Work order:
Except for the pictures, reproduce the records word for word.

[Stored data entries]

****

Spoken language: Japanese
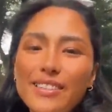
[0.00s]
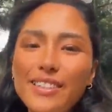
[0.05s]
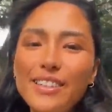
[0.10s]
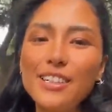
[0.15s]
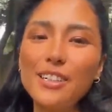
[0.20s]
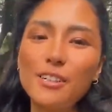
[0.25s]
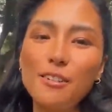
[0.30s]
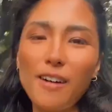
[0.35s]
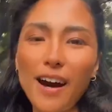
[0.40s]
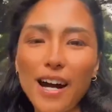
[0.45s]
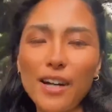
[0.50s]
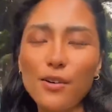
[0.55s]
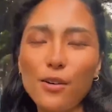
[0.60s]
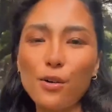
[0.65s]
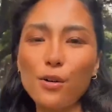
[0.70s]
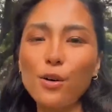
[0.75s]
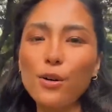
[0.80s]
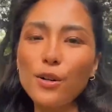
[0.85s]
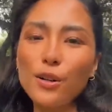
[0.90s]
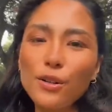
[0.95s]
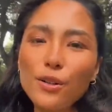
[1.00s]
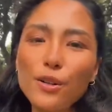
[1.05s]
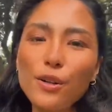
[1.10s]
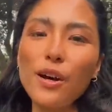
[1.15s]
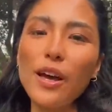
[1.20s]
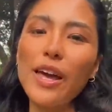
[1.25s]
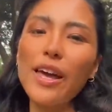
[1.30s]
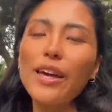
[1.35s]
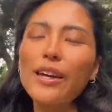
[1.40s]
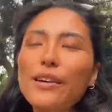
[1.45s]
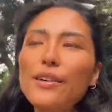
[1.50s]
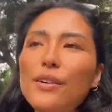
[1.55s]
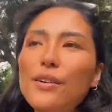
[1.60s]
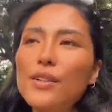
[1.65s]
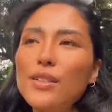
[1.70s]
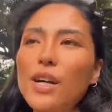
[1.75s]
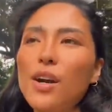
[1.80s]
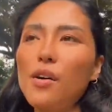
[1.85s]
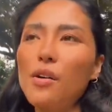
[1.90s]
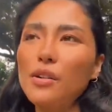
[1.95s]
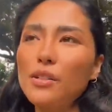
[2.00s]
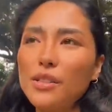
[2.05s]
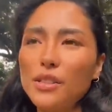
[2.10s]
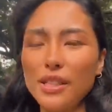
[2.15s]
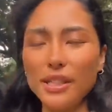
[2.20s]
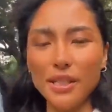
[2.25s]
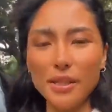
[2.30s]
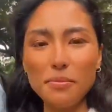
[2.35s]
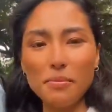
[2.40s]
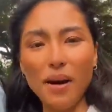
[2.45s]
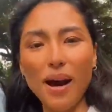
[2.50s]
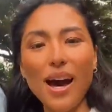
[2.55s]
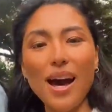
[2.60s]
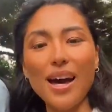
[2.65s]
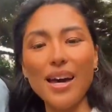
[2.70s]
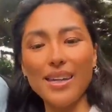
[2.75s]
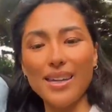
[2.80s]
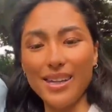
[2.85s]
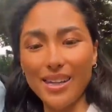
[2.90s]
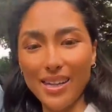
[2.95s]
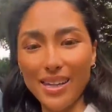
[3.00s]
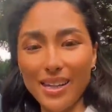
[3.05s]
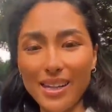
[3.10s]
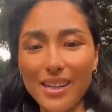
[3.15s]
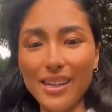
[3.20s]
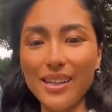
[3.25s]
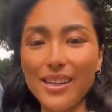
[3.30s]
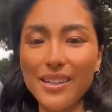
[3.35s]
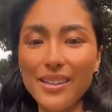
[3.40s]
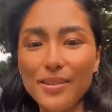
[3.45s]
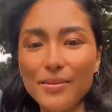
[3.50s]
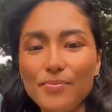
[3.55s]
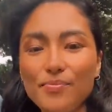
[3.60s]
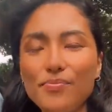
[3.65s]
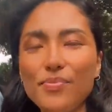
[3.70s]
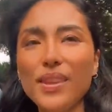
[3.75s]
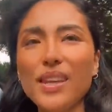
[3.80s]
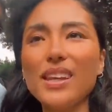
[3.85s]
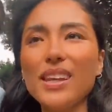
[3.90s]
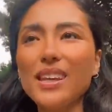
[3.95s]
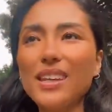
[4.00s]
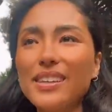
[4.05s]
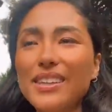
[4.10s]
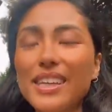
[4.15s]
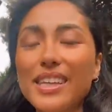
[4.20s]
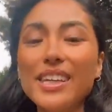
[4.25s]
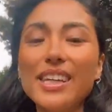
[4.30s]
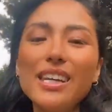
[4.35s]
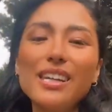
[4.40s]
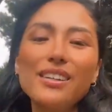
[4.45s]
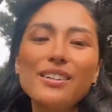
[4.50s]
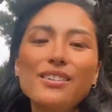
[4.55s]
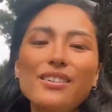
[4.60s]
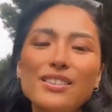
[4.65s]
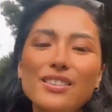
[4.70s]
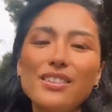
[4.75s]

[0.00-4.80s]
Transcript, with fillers: 今日は心の平穏が欲しい場合、できる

****

Task response:
Spoken language: Japanese
[0.00s]
[0.05s]
[0.10s]
[0.15s]
[0.20s]
[0.25s]
[0.30s]
[0.35s]
[0.40s]
[0.45s]
[0.50s]
[0.55s]
[0.60s]
[0.65s]
[0.70s]
[0.75s]
[0.80s]
[0.85s]
[0.90s]
[0.95s]
[1.00s]
[1.05s]
[1.10s]
[1.15s]
[1.20s]
[1.25s]
[1.30s]
[1.35s]
[1.40s]
[1.45s]
[1.50s]
[1.55s]
[1.60s]
[1.65s]
[1.70s]
[1.75s]
[1.80s]
[1.85s]
[1.90s]
[1.95s]
[2.00s]
[2.05s]
[2.10s]
[2.15s]
[2.20s]
[2.25s]
[2.30s]
[2.35s]
[2.40s]
[2.45s]
[2.50s]
[2.55s]
[2.60s]
[2.65s]
[2.70s]
[2.75s]
[2.80s]
[2.85s]
[2.90s]
[2.95s]
[3.00s]
[3.05s]
[3.10s]
[3.15s]
[3.20s]
[3.25s]
[3.30s]
[3.35s]
[3.40s]
[3.45s]
[3.50s]
[3.55s]
[3.60s]
[3.65s]
[3.70s]
[3.75s]
[3.80s]
[3.85s]
[3.90s]
[3.95s]
[4.00s]
[4.05s]
[4.10s]
[4.15s]
[4.20s]
[4.25s]
[4.30s]
[4.35s]
[4.40s]
[4.45s]
[4.50s]
[4.55s]
[4.60s]
[4.65s]
[4.70s]
[4.75s]

[0.00-4.80s]
Transcript, with fillers: 今日は心の平穏が欲しい場合、できる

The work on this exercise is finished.